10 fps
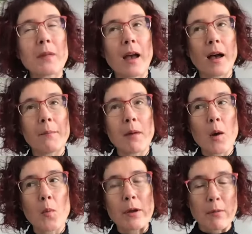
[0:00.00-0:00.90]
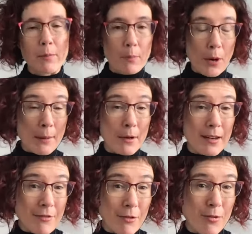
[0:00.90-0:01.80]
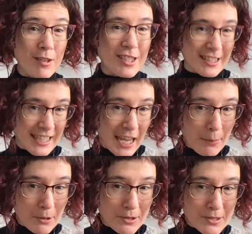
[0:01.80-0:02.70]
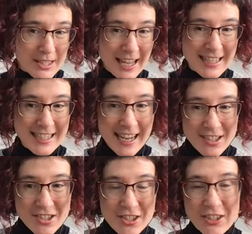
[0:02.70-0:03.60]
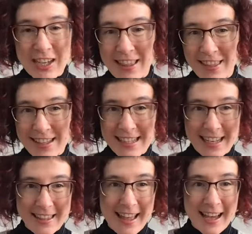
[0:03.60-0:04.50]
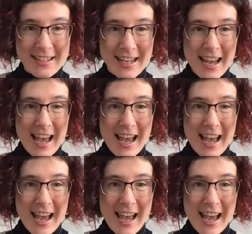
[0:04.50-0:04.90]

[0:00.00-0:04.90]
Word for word: um, we were primarily focused on cables and texture and things like that.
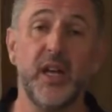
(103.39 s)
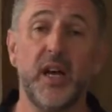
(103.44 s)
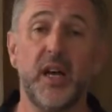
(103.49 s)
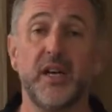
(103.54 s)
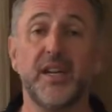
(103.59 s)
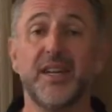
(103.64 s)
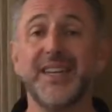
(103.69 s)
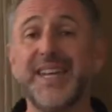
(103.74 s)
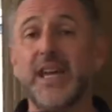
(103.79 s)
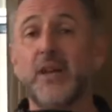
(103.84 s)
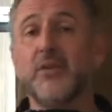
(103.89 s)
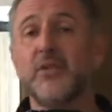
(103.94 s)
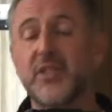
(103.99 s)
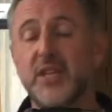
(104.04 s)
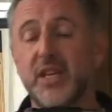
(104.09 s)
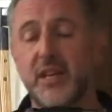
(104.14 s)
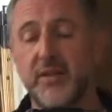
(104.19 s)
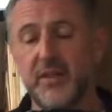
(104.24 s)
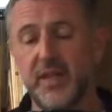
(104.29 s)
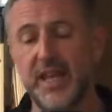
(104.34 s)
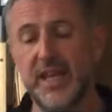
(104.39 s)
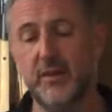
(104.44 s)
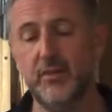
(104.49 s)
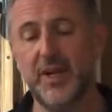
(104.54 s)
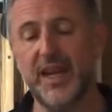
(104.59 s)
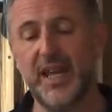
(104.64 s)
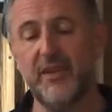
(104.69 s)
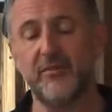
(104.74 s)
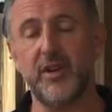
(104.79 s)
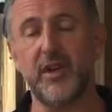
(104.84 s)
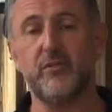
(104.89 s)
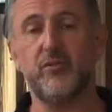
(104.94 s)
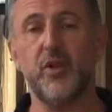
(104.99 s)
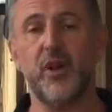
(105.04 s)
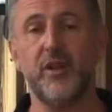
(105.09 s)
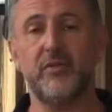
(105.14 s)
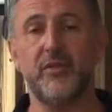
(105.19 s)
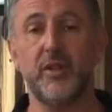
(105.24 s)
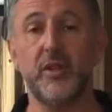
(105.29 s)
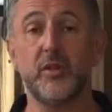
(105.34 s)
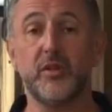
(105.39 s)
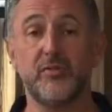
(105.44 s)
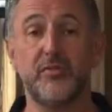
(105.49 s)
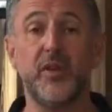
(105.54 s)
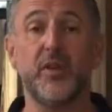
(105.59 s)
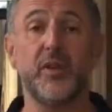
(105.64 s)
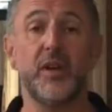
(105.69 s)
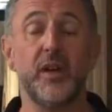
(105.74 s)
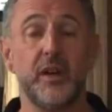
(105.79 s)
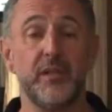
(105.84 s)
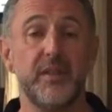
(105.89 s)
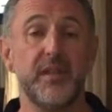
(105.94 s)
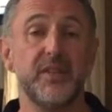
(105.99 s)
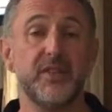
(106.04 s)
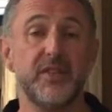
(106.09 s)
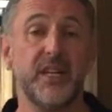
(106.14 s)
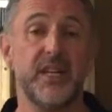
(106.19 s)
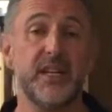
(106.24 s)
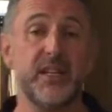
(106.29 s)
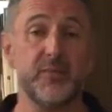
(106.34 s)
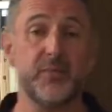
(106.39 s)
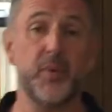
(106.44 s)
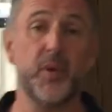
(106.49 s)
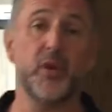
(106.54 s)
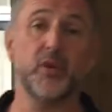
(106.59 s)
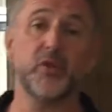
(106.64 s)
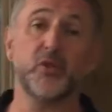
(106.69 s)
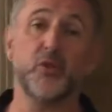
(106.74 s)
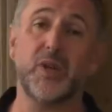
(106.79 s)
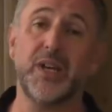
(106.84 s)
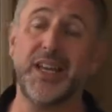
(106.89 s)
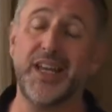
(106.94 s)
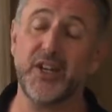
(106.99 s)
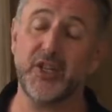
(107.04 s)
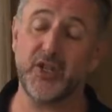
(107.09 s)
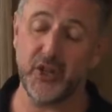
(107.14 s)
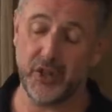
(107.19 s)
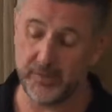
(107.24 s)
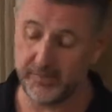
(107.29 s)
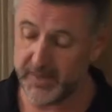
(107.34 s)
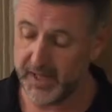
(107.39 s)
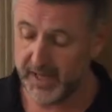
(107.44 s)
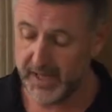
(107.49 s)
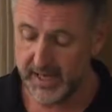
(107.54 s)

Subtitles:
I can guarantee you that he will have a rifle that looks very like this in his personal collection.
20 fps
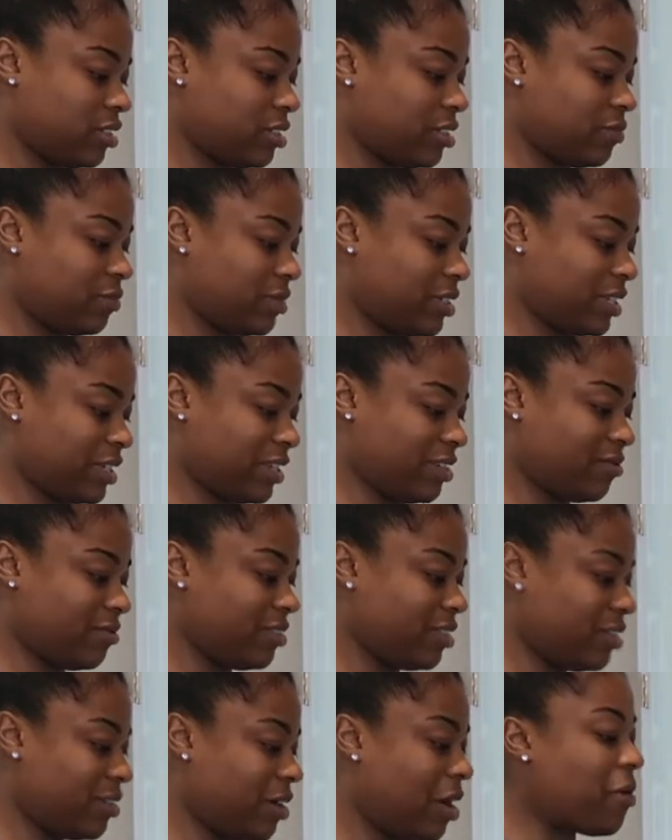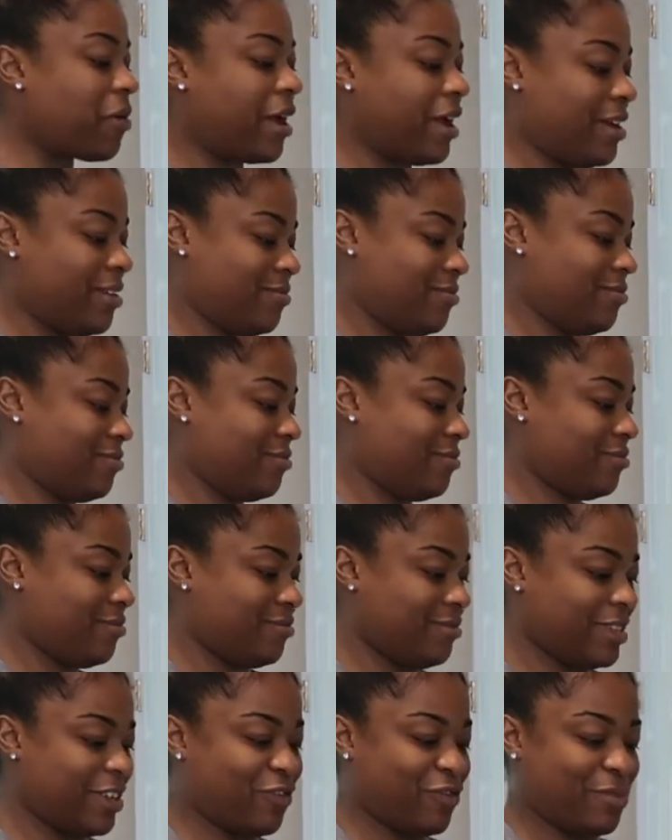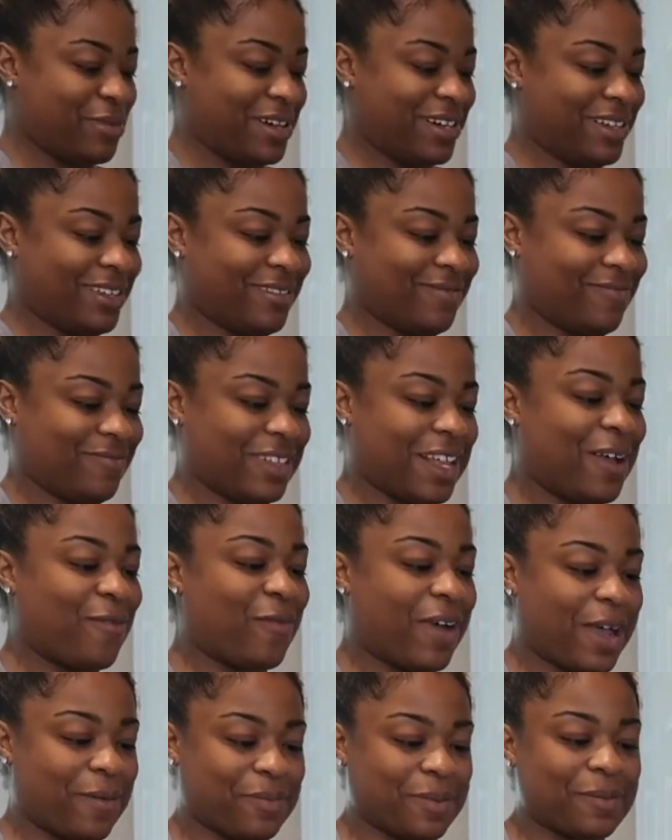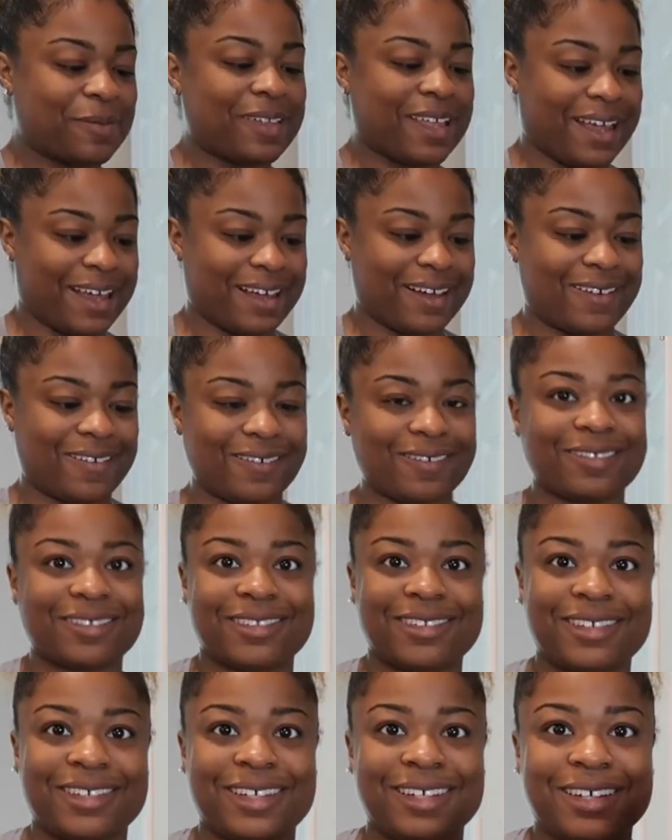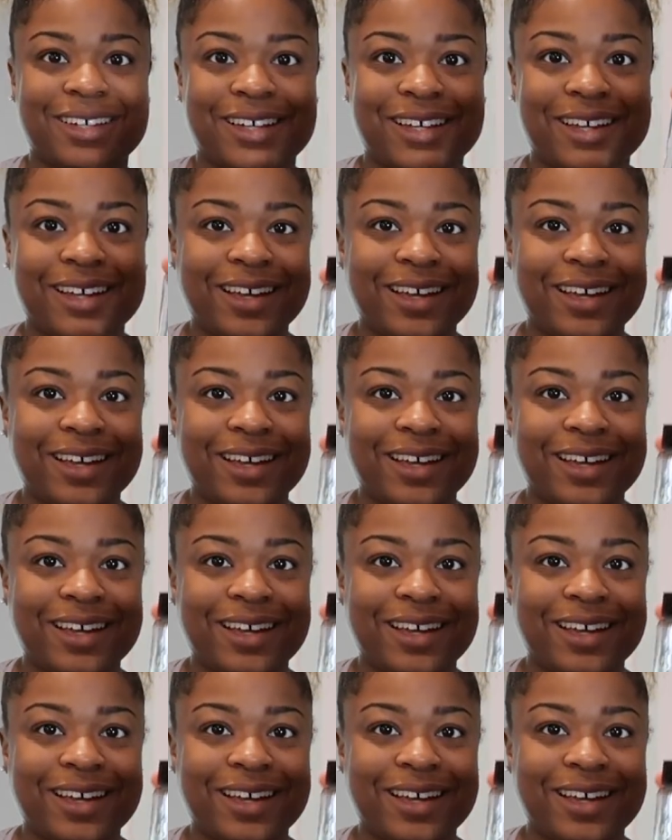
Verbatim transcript: I'm like, I don't know. Okay, never mind. When I wipe them down, look.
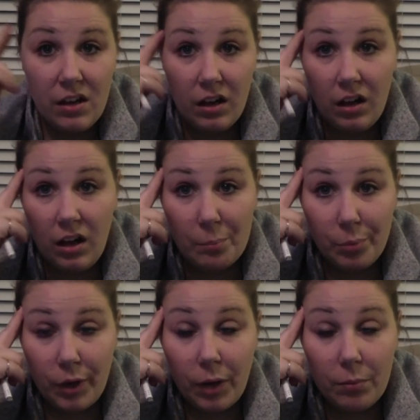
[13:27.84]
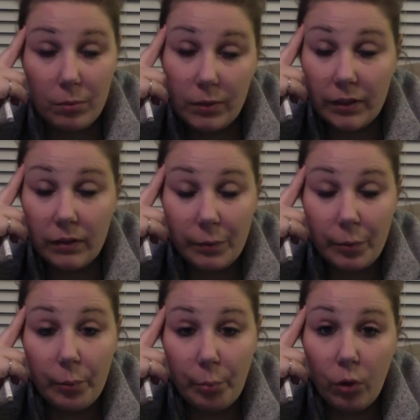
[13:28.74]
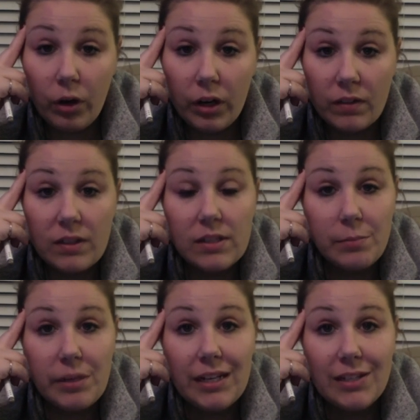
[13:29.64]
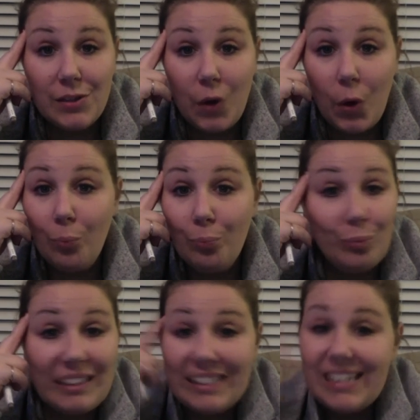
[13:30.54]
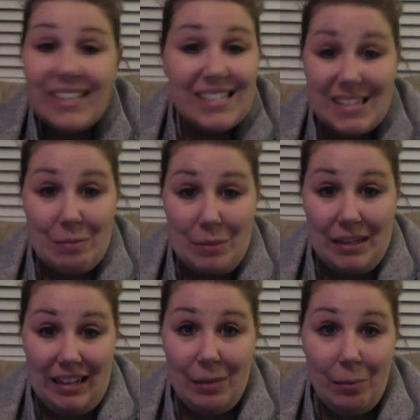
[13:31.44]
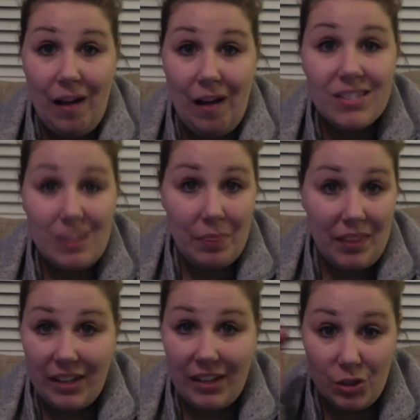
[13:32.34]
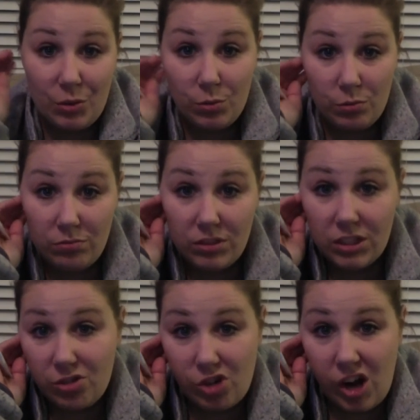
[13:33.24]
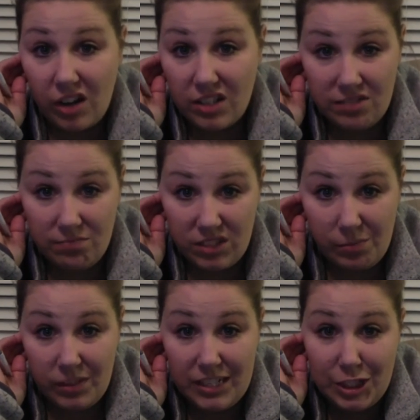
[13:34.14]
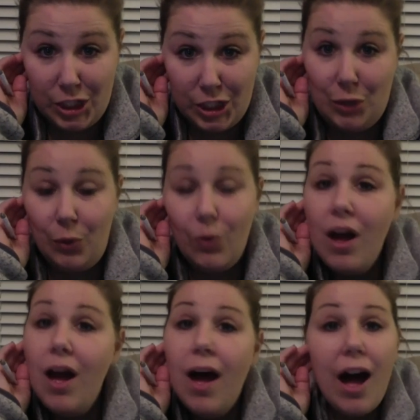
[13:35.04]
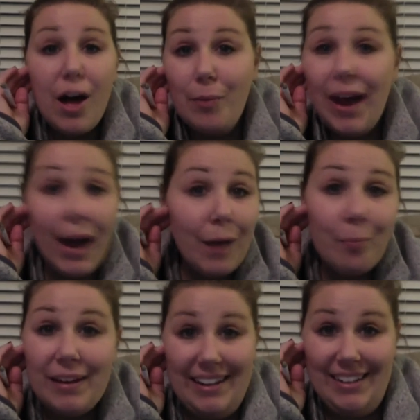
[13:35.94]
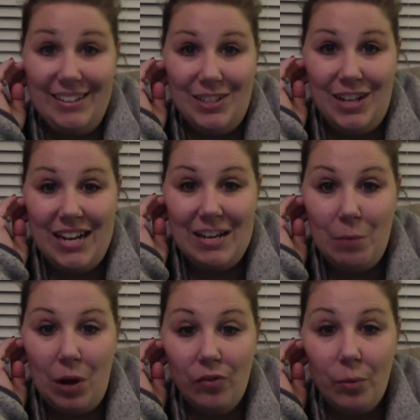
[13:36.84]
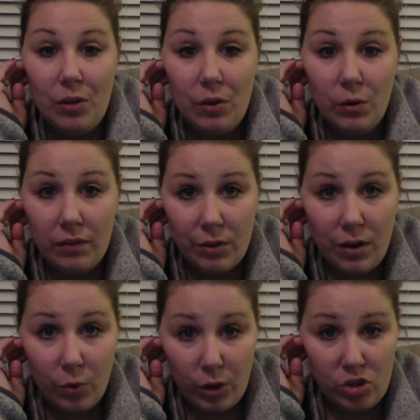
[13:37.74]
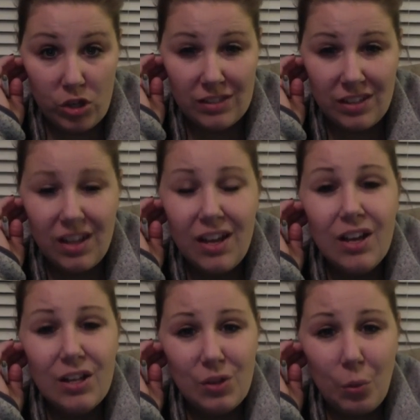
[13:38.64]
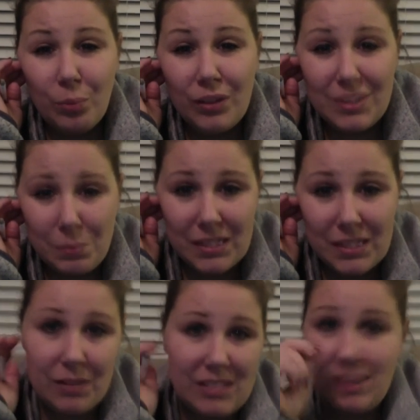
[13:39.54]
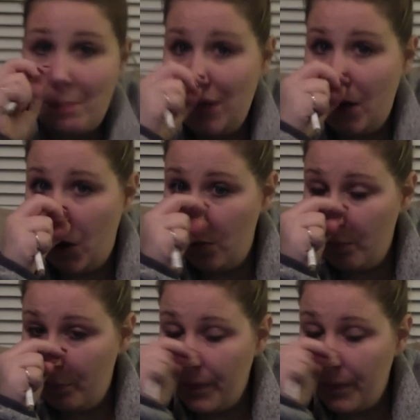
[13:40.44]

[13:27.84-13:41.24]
Probably a little bit bored in these meetings, so please send me an email, something to distract and something to do. I'll be happy to answer an email from you if you have questions. So please, please, please let me know.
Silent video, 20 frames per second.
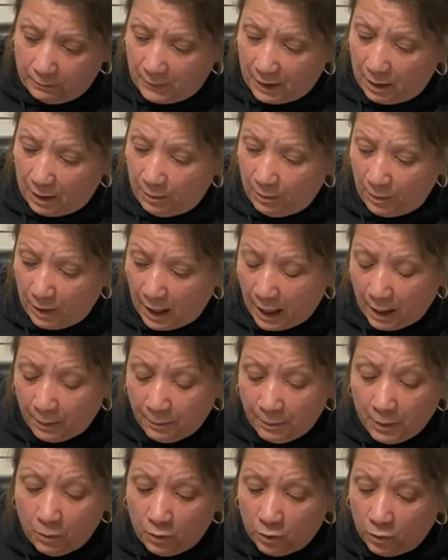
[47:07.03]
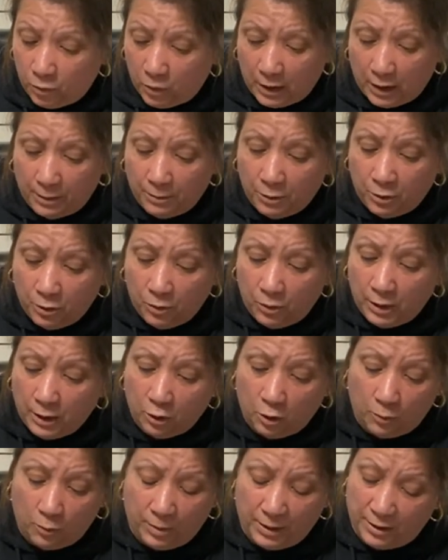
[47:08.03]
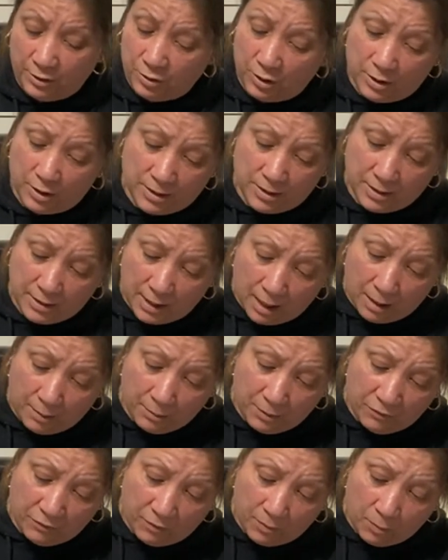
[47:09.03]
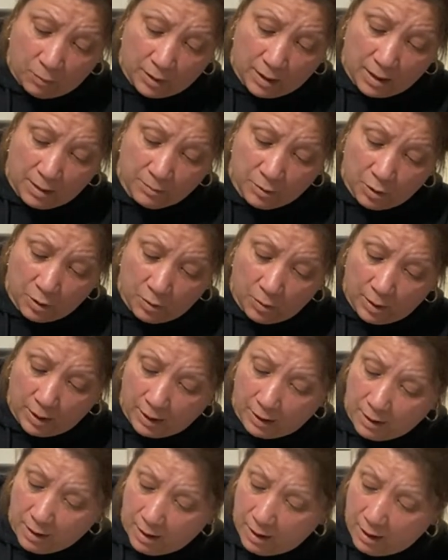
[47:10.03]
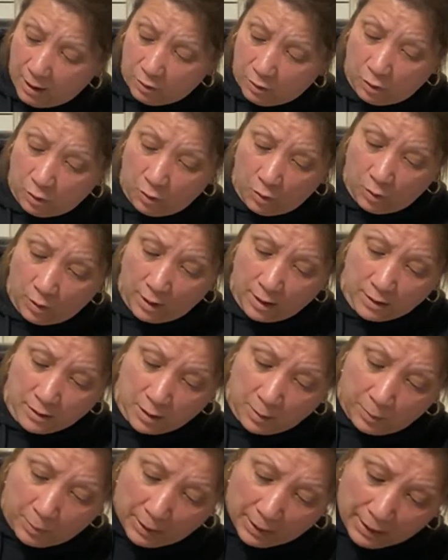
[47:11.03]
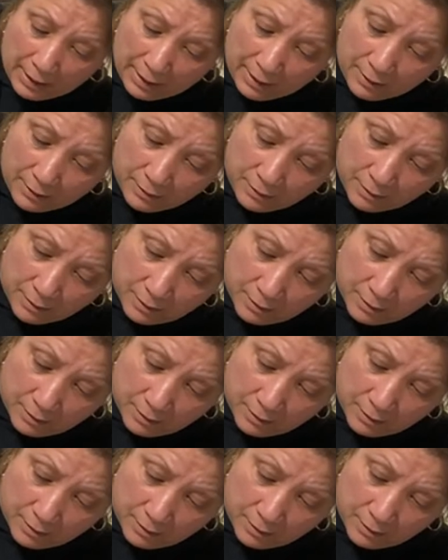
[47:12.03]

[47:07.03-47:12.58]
I'm happy with what I'm doing. Nobody's going to stop me from what I'm doing. The Lord has a plan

▶ WORK ORDER
When you repeat the data, keep every line exact and drop the images.

▶ ANSWER FOR THIS EXERCISE
10 fps
[0:00.00-0:00.90]
[0:00.90-0:01.80]
[0:01.80-0:02.70]
[0:02.70-0:03.60]
[0:03.60-0:04.50]
[0:04.50-0:04.90]

[0:00.00-0:04.90]
Word for word: um, we were primarily focused on cables and texture and things like that.
(103.39 s)
(103.44 s)
(103.49 s)
(103.54 s)
(103.59 s)
(103.64 s)
(103.69 s)
(103.74 s)
(103.79 s)
(103.84 s)
(103.89 s)
(103.94 s)
(103.99 s)
(104.04 s)
(104.09 s)
(104.14 s)
(104.19 s)
(104.24 s)
(104.29 s)
(104.34 s)
(104.39 s)
(104.44 s)
(104.49 s)
(104.54 s)
(104.59 s)
(104.64 s)
(104.69 s)
(104.74 s)
(104.79 s)
(104.84 s)
(104.89 s)
(104.94 s)
(104.99 s)
(105.04 s)
(105.09 s)
(105.14 s)
(105.19 s)
(105.24 s)
(105.29 s)
(105.34 s)
(105.39 s)
(105.44 s)
(105.49 s)
(105.54 s)
(105.59 s)
(105.64 s)
(105.69 s)
(105.74 s)
(105.79 s)
(105.84 s)
(105.89 s)
(105.94 s)
(105.99 s)
(106.04 s)
(106.09 s)
(106.14 s)
(106.19 s)
(106.24 s)
(106.29 s)
(106.34 s)
(106.39 s)
(106.44 s)
(106.49 s)
(106.54 s)
(106.59 s)
(106.64 s)
(106.69 s)
(106.74 s)
(106.79 s)
(106.84 s)
(106.89 s)
(106.94 s)
(106.99 s)
(107.04 s)
(107.09 s)
(107.14 s)
(107.19 s)
(107.24 s)
(107.29 s)
(107.34 s)
(107.39 s)
(107.44 s)
(107.49 s)
(107.54 s)

Subtitles:
I can guarantee you that he will have a rifle that looks very like this in his personal collection.
20 fps
Verbatim transcript: I'm like, I don't know. Okay, never mind. When I wipe them down, look.
[13:27.84]
[13:28.74]
[13:29.64]
[13:30.54]
[13:31.44]
[13:32.34]
[13:33.24]
[13:34.14]
[13:35.04]
[13:35.94]
[13:36.84]
[13:37.74]
[13:38.64]
[13:39.54]
[13:40.44]

[13:27.84-13:41.24]
Probably a little bit bored in these meetings, so please send me an email, something to distract and something to do. I'll be happy to answer an email from you if you have questions. So please, please, please let me know.
Silent video, 20 frames per second.
[47:07.03]
[47:08.03]
[47:09.03]
[47:10.03]
[47:11.03]
[47:12.03]

[47:07.03-47:12.58]
I'm happy with what I'm doing. Nobody's going to stop me from what I'm doing. The Lord has a plan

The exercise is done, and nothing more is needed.